I have been on a two-week break from yoga training and I seriously miss it. During the weekends we have training I feel like a completely healthy and amazing person, but as soon as a few days pass since the training I just feel like regular old TB Phoebe.
In an effort to keep the good feelings going from yoga teacher training I spent a Saturday afternoon doing our assigned reading. As I read Iyengar share yogis feelings on the afterlife I realized how much more open I was to considering this and realized I would probably consider seriously most things I read in this book or learned in training. If I was told that standing outside naked for five minutes a day could transform my spiritual well-being I think I would consider it. It was at this moment where I seriously questioned whether I had joined a cult.
I do not mean this at all in a negative way about yoga teachings (obviously because I am obsessed), but it is more about my receptiveness to changing my behaviors and believing the things I am learning. After reviewing the definition of a cult I think I am safe, but I am still wondering whether there is a need to remain critical about things you are learning or whether it is okay to accept with enthusiasm and jump right in.
What it is it about me that makes me find something I like and immediately want to immerse myself into it whole-heartedly? Is it just that I am always hoping to grow and change? Another slight problem with my new lifestyle approach is the amount of money I have spent buying things that I think are important to this transformation.
Here is a short list of things I have bought:
- Natural deodorant until I decided to make my own
- Natural dishwasher tabs
- Natural dish soap
- Natural hand soap
- Epsom Salts
- Sesame oil (we know that disaster)
- Argan oil
- Mason Jars
- A lot of yoga clothes
- Then when I found out I had golfer’s elbow that involved buying: an arm band, ice pack that could stay on my arm, heating pad, and wrist stabilizer (listening to advice from websites, yoga teachers, friends, and a massage therapist).
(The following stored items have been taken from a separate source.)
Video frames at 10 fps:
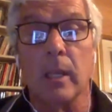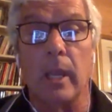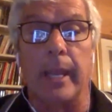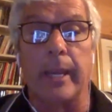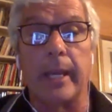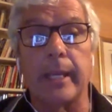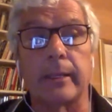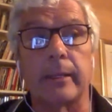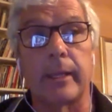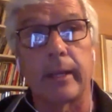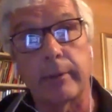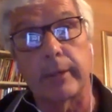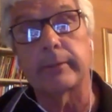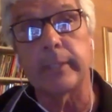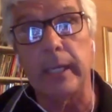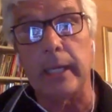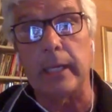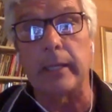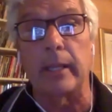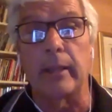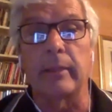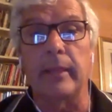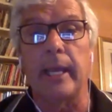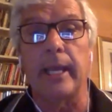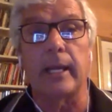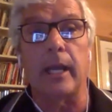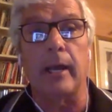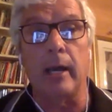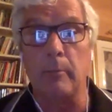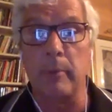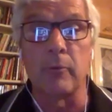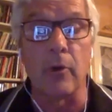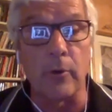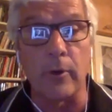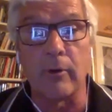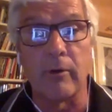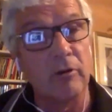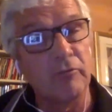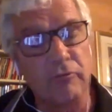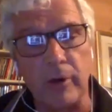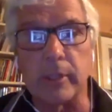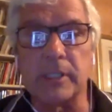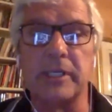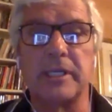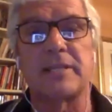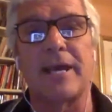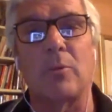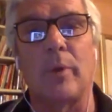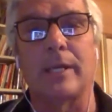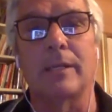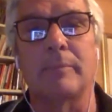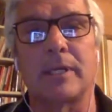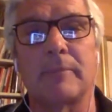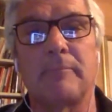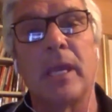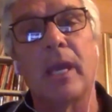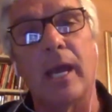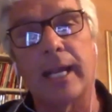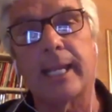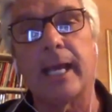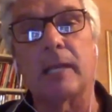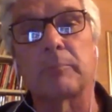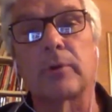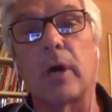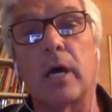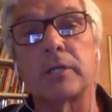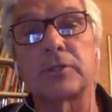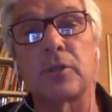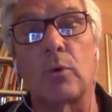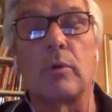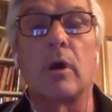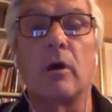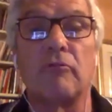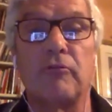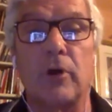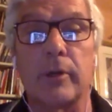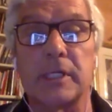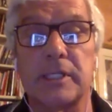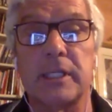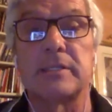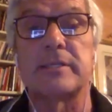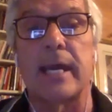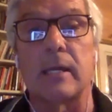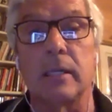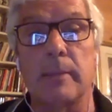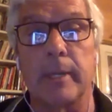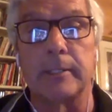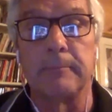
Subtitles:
And I can guarantee that a hub and rotor far exceeds that weight limit. A caliper on its own far exceeds that limit.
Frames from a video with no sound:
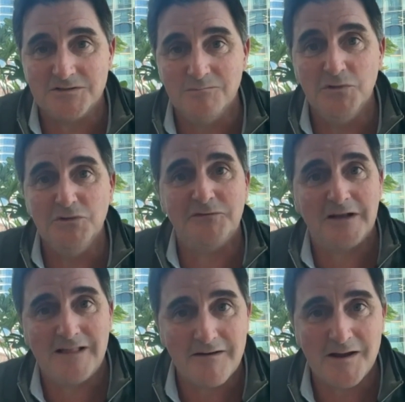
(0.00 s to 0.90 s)
the move to
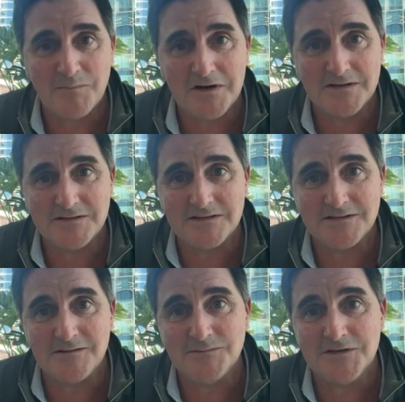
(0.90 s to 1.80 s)
cloud operating
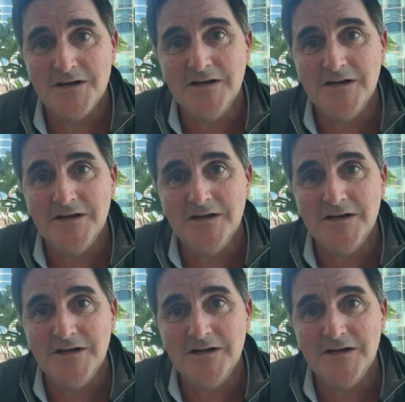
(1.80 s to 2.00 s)
systems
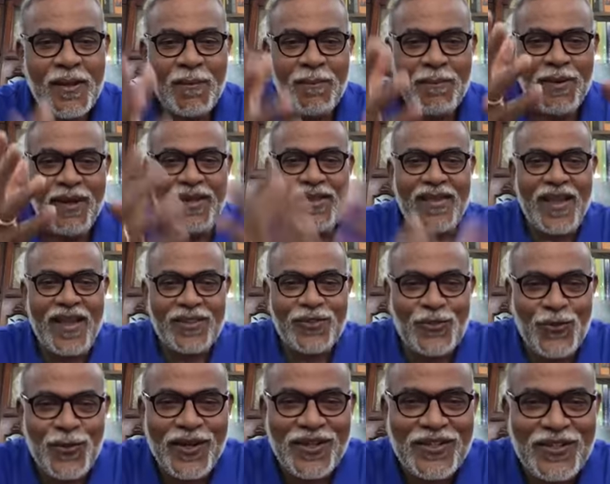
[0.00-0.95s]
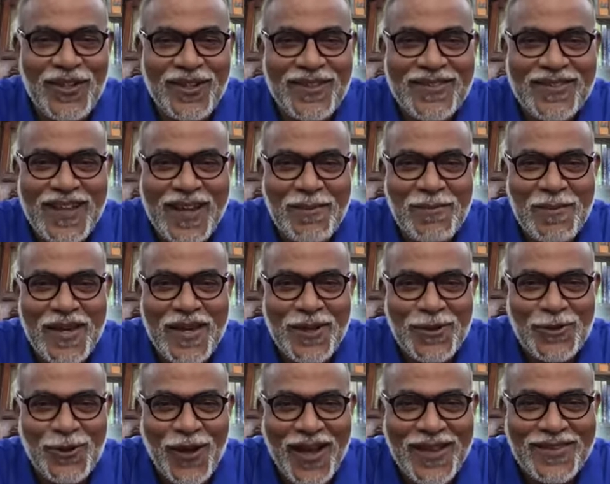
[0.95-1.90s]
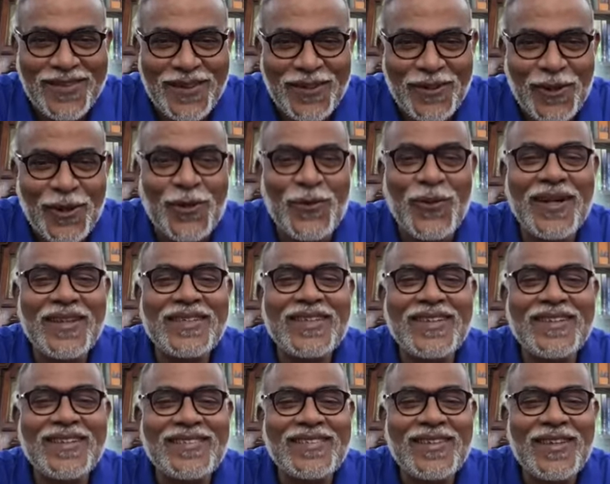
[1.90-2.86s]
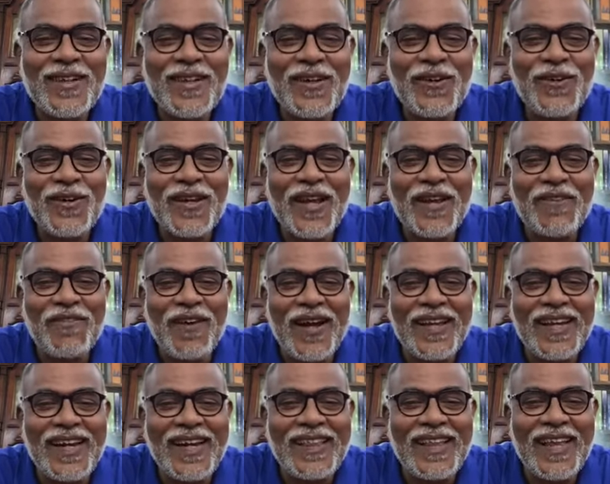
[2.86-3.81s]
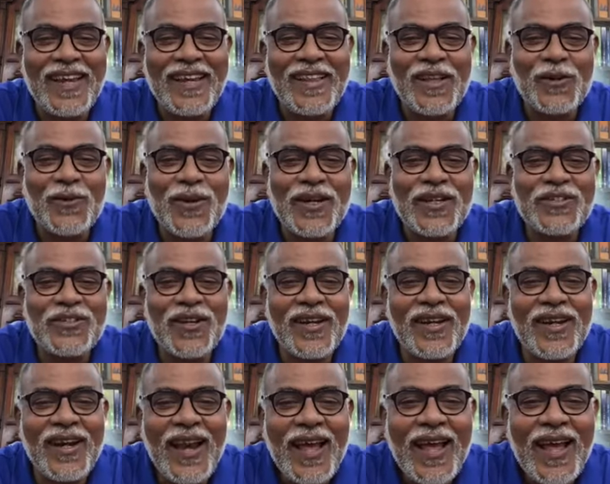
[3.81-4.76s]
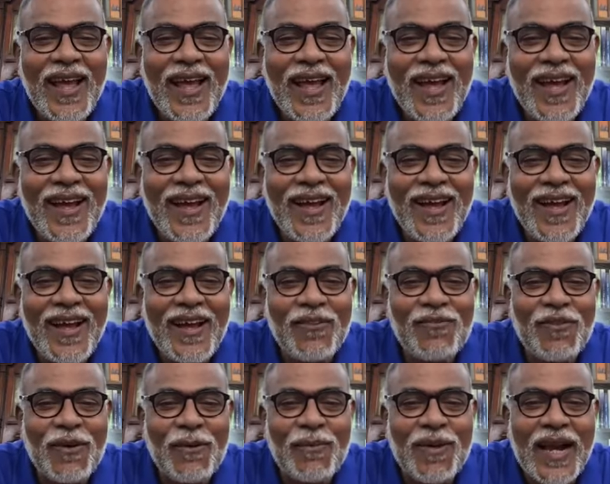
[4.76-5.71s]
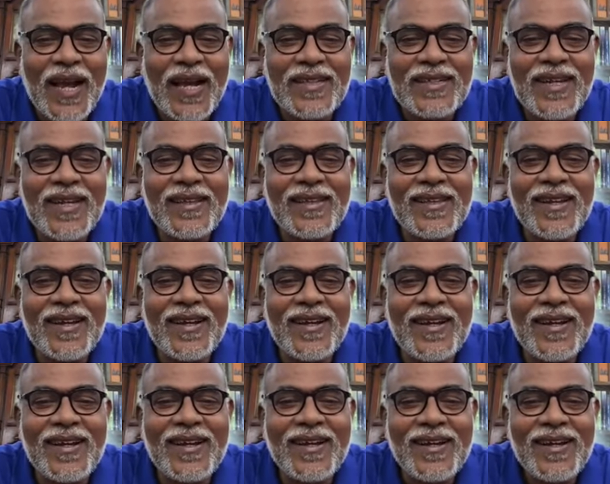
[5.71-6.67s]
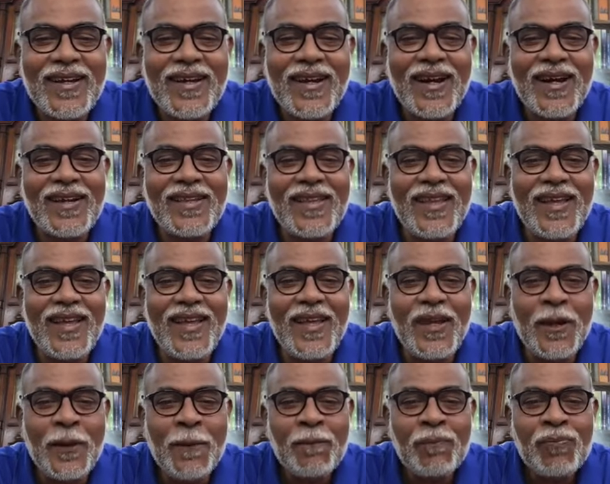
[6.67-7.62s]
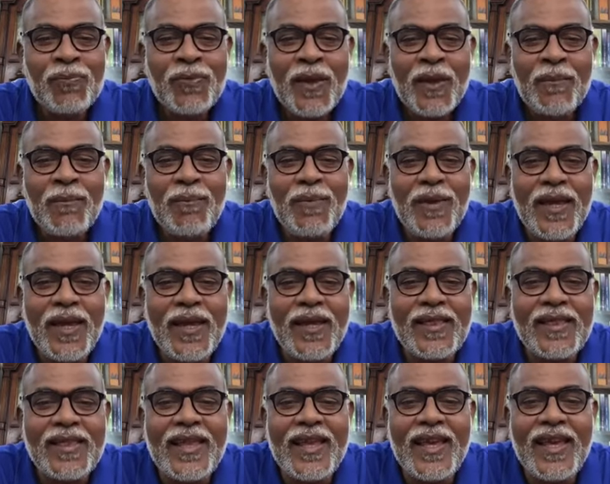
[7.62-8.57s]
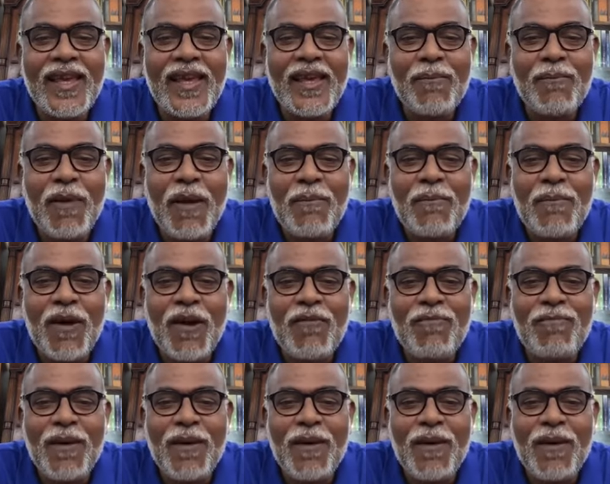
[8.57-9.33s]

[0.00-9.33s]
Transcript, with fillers: Please ask questions. I'm here to answer your questions. Okay, finally, there is a question uh, from Rajendra Randhir. Being the member of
This is not even counting groceries (stocking up on chia seeds, products to make green juices, etc.). I think of all the things I would like to buy to fully immerse myself in this lifestyle and I am actually pretty impressed with my restraint (or maybe I just haven’t totaled how much I have already bought). I follow wellness people on instragram like this wellness coach and people like this woman who uses this spiralizer my mom bought me for healthy recipes. I am constantly wondering when I will feel like I am really a part of the wellness/yogi bubble or if I will always be striving for that next step. Does it require me to start posting pictures on instagram of me heading to yoga or of inspirational quotes? Wont that annoy my friends and my mom (who follows me on instagram and would think my pictures are getting weird or boring)?
I am currently drinking hot water with lemon and cayenne pepper despite the fact that I have gagged several times because one wellness expert said it would help with my cold. Yesterday I took a shot of apple cider vinegar with honey at the advice of that same expert.
Perhaps it is time for me to recognize how far I have already come and enjoy that for a minute rather than trying to reach this next level of pure yogi crunchiness. I have yoga this weekend and we shall see what new habits or products I decide I need to adopt. Should I just decide to accept that there are worse addictions to have?